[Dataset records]
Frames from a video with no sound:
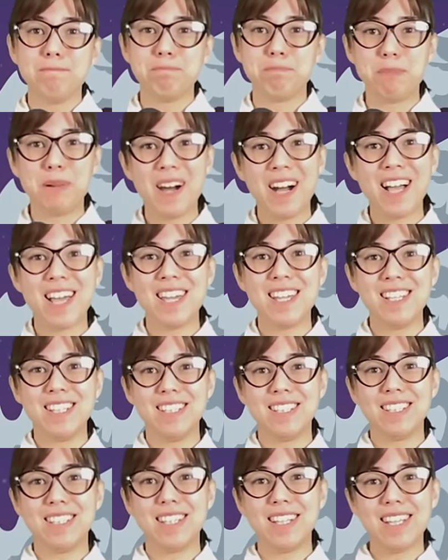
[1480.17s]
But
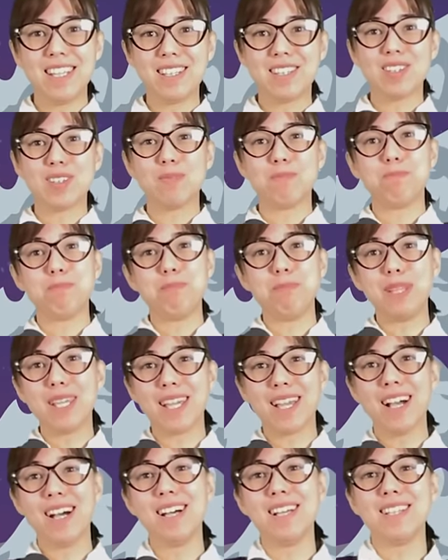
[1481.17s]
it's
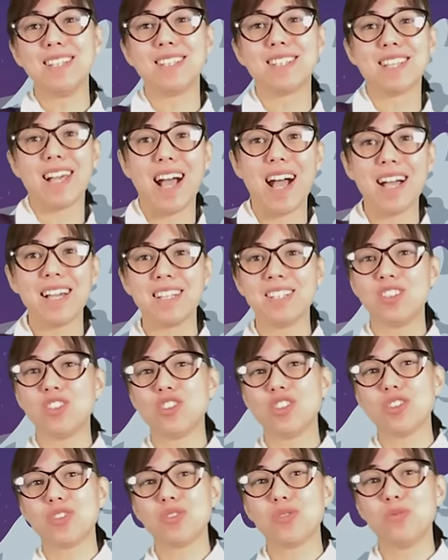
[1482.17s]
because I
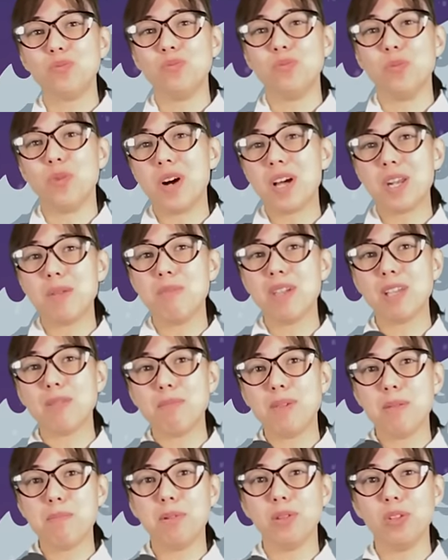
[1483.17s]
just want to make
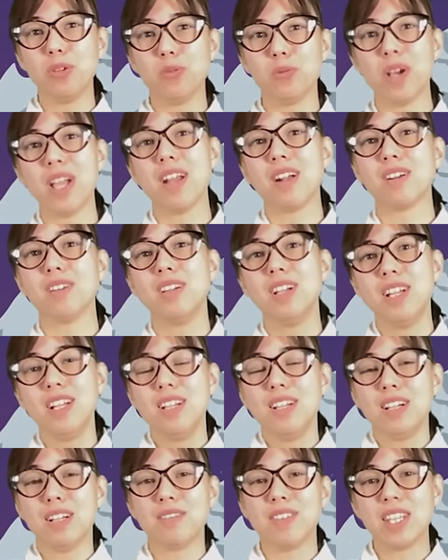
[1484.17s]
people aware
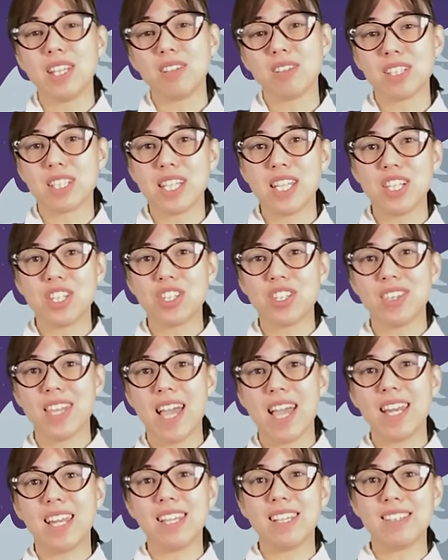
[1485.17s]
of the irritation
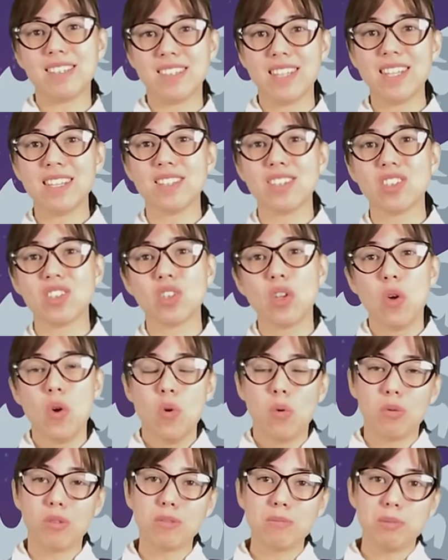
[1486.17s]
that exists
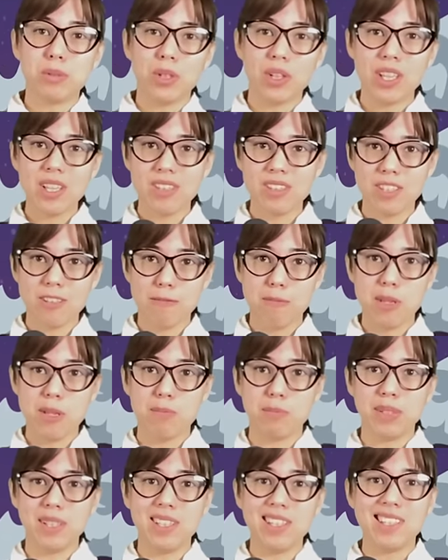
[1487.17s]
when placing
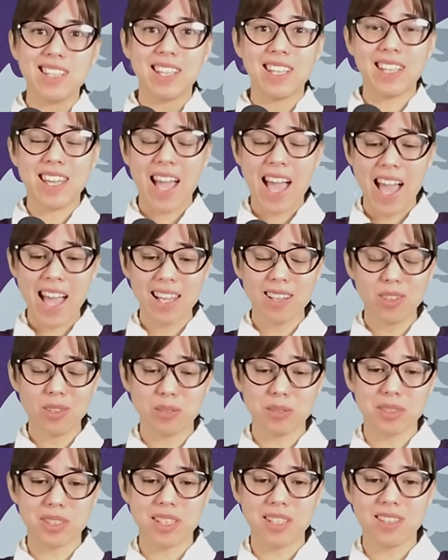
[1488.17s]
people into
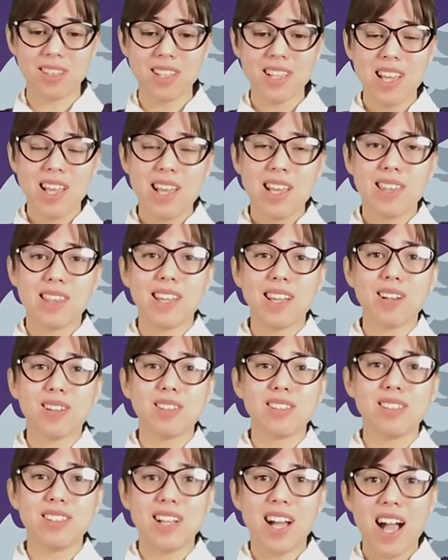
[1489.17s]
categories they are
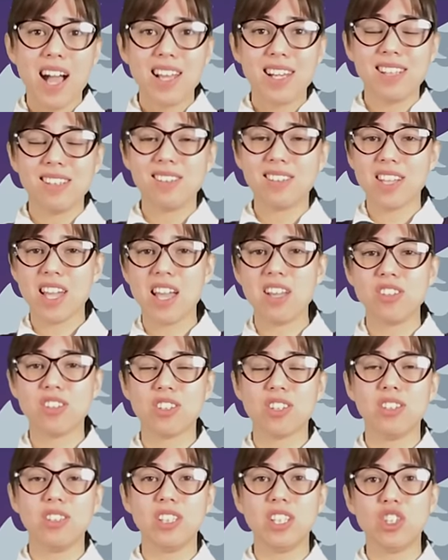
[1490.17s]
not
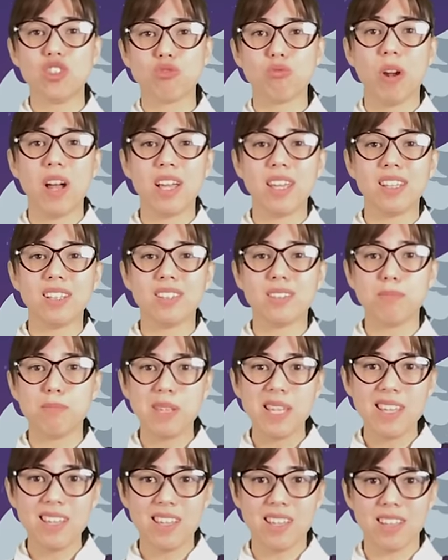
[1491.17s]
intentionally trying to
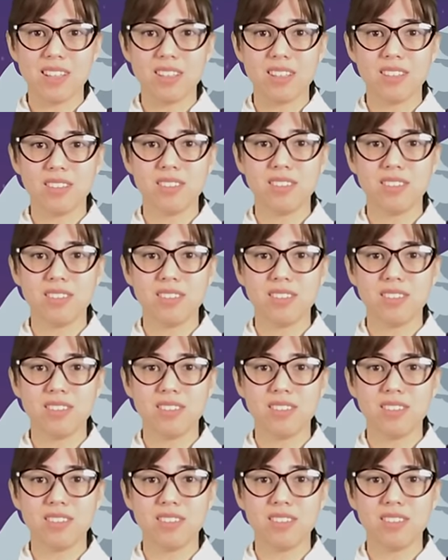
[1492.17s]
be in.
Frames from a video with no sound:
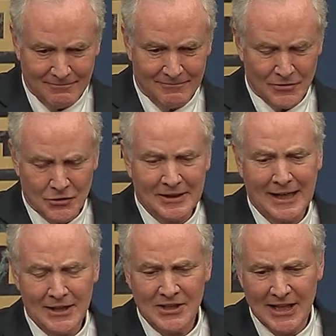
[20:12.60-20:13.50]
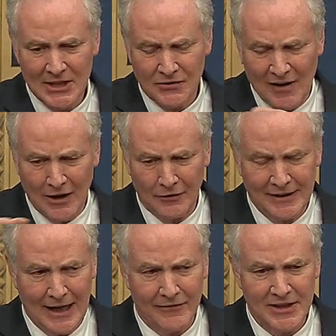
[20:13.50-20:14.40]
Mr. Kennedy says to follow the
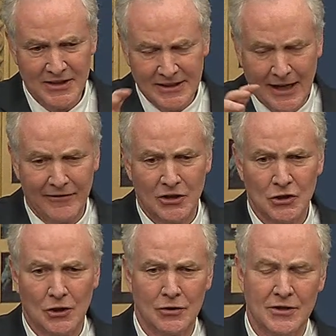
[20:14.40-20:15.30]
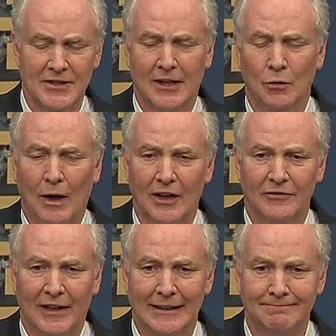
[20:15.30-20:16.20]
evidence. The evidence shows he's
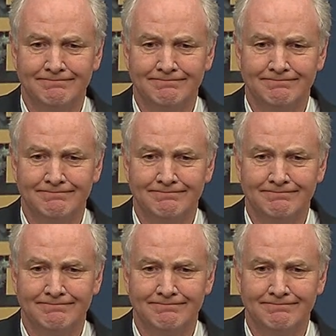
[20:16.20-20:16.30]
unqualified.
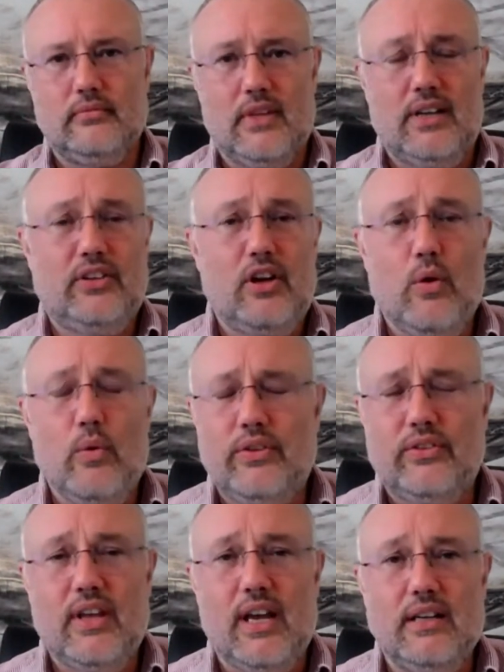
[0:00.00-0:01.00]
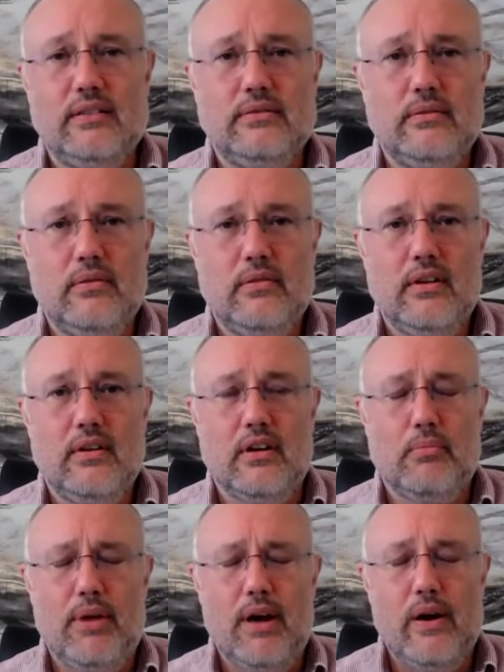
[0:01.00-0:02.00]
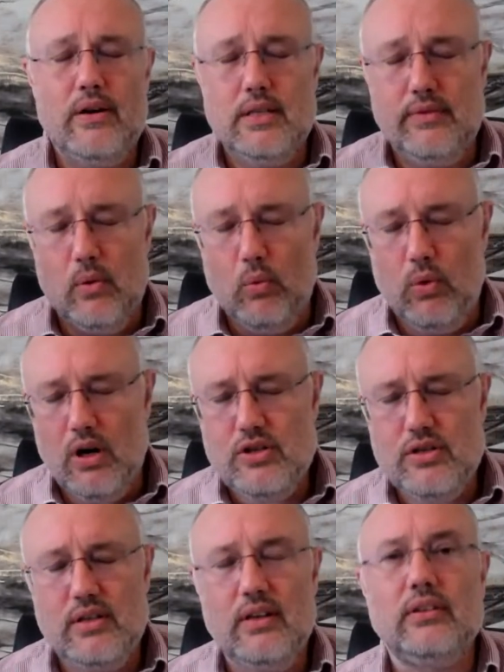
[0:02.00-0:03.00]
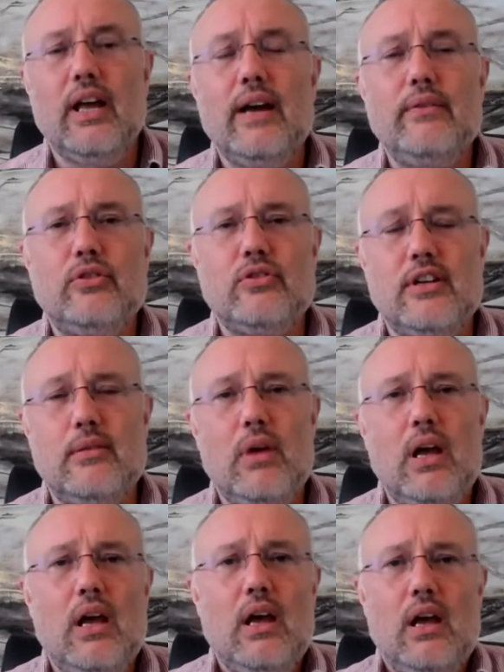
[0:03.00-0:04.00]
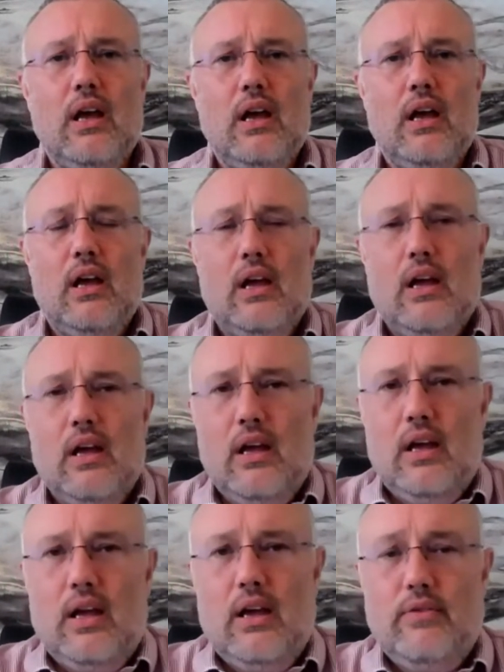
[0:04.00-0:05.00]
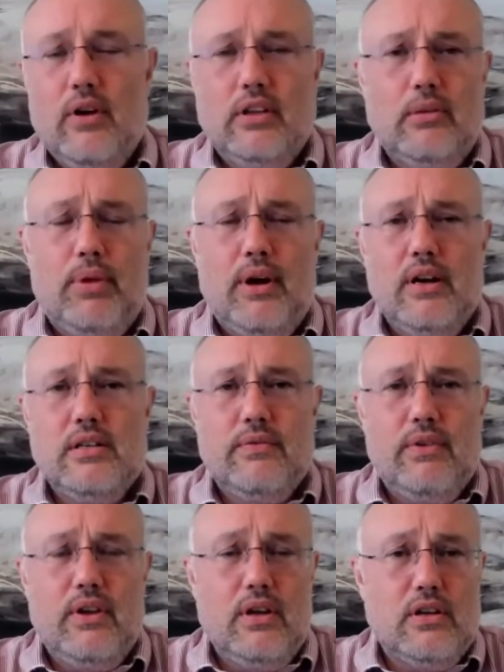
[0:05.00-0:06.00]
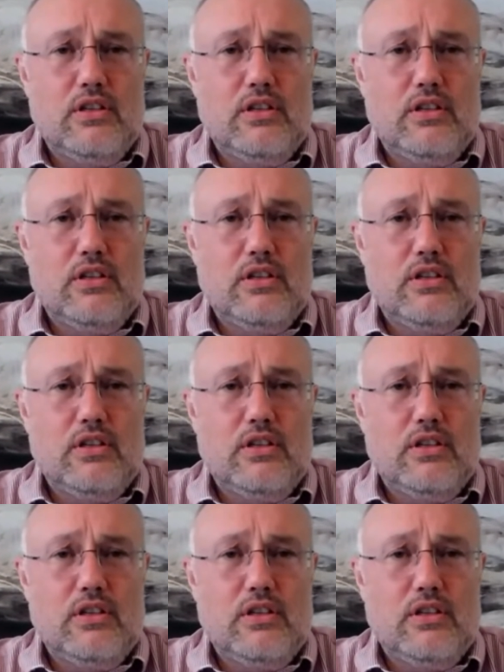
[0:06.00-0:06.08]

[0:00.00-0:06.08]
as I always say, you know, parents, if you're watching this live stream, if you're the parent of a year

Aim of the task:
Leaving the pictures out, reproduce the entries above exactly.

Written response:
Frames from a video with no sound:
[1480.17s]
But
[1481.17s]
it's
[1482.17s]
because I
[1483.17s]
just want to make
[1484.17s]
people aware
[1485.17s]
of the irritation
[1486.17s]
that exists
[1487.17s]
when placing
[1488.17s]
people into
[1489.17s]
categories they are
[1490.17s]
not
[1491.17s]
intentionally trying to
[1492.17s]
be in.
Frames from a video with no sound:
[20:12.60-20:13.50]
[20:13.50-20:14.40]
Mr. Kennedy says to follow the
[20:14.40-20:15.30]
[20:15.30-20:16.20]
evidence. The evidence shows he's
[20:16.20-20:16.30]
unqualified.
[0:00.00-0:01.00]
[0:01.00-0:02.00]
[0:02.00-0:03.00]
[0:03.00-0:04.00]
[0:04.00-0:05.00]
[0:05.00-0:06.00]
[0:06.00-0:06.08]

[0:00.00-0:06.08]
as I always say, you know, parents, if you're watching this live stream, if you're the parent of a year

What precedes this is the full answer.